The recording industry sent letters threatening lawsuits to 408 file sharers at 23 schools in mid July as part of its continuing campaign against college music sharers.
Two of those universities are in Ohio and neither has received such letters before, leaving both in the same situation Ohio University faced in February. Ohio State University received 19 pre-litigation settlement letters and Case Western Reserve University received 12.
Each letter identifies a network user by the Internet Provider address they used to share copyrighted music through Limewire or Ares, two popular peer-to-peer programs. Universities are asked to match those IP addresses to individual users and forward the letters, which ask that the recipient pay $3,000 to settle out of court within 40 days.
Case spokeswoman Lisa Chiu said last week that the university has not decided what to do with the 12 letters it received and didn't know if Case sponsored a free music service for students or if the university had put in place measures to stop copyright infringement on its network.
The university's official statement on the letters is vague, saying that the university is in the process of reviewing the notices and will determine an appropriate response within its campus community.
Ohio State decided to forward the 19 letters it received, but ran into two problems.

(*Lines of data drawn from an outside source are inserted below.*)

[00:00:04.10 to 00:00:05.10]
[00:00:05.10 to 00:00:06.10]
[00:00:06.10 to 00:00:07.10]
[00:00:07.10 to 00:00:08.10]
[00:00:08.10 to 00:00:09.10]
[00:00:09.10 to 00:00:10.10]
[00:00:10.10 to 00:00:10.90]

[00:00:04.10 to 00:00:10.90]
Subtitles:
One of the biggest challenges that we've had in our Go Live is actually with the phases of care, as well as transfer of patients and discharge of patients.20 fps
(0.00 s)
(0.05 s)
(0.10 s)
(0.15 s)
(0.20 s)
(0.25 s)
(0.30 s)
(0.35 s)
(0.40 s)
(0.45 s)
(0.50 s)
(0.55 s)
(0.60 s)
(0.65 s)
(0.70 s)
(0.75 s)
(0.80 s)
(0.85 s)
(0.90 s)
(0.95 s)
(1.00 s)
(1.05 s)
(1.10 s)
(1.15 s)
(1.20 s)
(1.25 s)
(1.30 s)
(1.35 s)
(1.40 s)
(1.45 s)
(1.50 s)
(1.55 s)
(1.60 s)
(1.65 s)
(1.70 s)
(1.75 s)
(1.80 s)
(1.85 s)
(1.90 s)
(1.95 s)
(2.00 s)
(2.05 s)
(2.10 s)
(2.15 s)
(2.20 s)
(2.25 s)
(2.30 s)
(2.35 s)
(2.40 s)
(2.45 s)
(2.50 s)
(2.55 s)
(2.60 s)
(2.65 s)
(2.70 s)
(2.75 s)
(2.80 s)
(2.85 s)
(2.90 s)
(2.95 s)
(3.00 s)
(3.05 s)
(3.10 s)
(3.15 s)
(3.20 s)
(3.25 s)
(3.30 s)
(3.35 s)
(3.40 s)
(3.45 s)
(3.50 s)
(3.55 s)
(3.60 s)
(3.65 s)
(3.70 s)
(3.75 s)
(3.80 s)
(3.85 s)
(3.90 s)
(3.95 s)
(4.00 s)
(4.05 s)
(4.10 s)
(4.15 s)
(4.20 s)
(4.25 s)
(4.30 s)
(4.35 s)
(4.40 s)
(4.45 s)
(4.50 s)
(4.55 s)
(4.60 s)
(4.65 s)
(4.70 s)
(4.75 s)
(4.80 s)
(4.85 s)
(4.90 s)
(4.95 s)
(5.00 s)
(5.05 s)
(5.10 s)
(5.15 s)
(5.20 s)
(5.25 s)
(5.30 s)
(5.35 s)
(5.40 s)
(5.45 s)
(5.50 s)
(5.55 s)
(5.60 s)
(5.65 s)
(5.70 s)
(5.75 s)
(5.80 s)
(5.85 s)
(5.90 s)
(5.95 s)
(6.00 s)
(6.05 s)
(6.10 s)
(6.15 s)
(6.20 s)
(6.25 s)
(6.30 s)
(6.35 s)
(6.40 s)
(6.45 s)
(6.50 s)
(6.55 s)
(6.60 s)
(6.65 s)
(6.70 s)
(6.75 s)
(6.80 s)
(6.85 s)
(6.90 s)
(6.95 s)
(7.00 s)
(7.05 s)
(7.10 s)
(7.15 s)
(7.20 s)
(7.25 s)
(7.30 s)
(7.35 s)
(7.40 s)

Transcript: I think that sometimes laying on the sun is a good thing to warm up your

One of the IP addresses provided by the recording industry doesn't appear to exist on the OSU network.
You can give me any 12 numbers
sometimes its going to be an address sometimes its not said Bob Kalal, director of information technology policy at OSU. He added, chuckling, that the university can't find the user of an IP address that doesn't exist.
Two more of the letters turned out to be identical, reducing the total number of letters forwarded to OSU network users to 17. The repeat letter was one of nine traced to the ResNet network that serves students living on campus, said Valerie Shafer, director of IT for the office of student affairs.
Both Kalal and Shafer made it clear that sharing copyrighted files is against the university's acceptable use policy.
On a campus as large as Ohio State
I think we will undoubtedly experience a handful of students who won't follow laws or obey policy
said Jim Lynch, director of media relations. I think that most of the students are following the university's acceptable use policy.